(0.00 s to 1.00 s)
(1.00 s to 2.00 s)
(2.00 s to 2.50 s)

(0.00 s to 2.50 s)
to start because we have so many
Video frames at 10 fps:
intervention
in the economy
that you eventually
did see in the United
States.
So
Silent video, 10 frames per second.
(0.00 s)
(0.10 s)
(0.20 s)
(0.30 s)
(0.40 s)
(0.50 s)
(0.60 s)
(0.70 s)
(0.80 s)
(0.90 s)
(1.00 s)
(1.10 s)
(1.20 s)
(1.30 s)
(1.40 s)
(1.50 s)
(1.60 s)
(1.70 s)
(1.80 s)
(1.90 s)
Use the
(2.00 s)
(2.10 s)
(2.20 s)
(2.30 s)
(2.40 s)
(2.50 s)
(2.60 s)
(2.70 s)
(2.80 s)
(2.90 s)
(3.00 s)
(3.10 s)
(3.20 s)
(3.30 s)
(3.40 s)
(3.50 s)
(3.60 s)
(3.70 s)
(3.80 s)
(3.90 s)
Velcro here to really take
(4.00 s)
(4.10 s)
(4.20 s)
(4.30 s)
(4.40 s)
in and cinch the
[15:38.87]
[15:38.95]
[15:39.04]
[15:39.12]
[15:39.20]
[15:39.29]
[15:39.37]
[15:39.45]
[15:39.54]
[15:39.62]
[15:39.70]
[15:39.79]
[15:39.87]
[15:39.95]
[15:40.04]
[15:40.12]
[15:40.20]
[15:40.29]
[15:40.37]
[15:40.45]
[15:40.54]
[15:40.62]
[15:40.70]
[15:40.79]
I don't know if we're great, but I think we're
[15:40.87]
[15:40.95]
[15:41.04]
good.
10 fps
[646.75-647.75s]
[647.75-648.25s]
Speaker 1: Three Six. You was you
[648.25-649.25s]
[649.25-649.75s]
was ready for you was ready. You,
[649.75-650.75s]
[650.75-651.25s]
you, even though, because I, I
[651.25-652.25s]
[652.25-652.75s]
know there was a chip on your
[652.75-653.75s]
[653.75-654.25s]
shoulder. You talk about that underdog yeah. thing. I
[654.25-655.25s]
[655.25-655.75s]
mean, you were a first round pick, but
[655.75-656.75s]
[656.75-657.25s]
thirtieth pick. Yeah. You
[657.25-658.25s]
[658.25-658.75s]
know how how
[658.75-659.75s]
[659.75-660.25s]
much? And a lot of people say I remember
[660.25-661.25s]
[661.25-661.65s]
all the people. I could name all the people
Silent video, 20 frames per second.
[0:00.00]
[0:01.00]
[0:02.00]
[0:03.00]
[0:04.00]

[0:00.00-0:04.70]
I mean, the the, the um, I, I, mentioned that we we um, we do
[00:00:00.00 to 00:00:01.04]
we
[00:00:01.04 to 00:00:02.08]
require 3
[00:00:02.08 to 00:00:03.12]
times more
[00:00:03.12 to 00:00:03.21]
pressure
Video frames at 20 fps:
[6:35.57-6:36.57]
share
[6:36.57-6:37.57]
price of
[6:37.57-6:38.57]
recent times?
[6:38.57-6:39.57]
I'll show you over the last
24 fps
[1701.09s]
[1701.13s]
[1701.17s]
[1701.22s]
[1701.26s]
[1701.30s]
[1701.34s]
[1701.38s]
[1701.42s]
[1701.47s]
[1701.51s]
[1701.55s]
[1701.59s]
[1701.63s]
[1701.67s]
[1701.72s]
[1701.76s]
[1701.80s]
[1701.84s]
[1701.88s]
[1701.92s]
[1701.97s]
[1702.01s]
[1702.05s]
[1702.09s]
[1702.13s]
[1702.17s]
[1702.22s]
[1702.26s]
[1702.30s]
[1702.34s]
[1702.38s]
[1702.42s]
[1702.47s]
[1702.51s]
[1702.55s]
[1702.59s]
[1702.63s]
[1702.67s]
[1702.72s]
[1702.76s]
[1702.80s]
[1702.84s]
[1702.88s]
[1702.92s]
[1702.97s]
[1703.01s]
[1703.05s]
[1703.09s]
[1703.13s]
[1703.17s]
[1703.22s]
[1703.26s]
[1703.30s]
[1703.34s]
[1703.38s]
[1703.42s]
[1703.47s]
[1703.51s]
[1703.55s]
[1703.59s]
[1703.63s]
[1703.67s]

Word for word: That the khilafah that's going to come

TASK STATEMENT:
In the records above, find each line with the word "Silent" and copy it out.

EXERCISE RESPONSE:
Silent video, 10 frames per second.
Silent video, 20 frames per second.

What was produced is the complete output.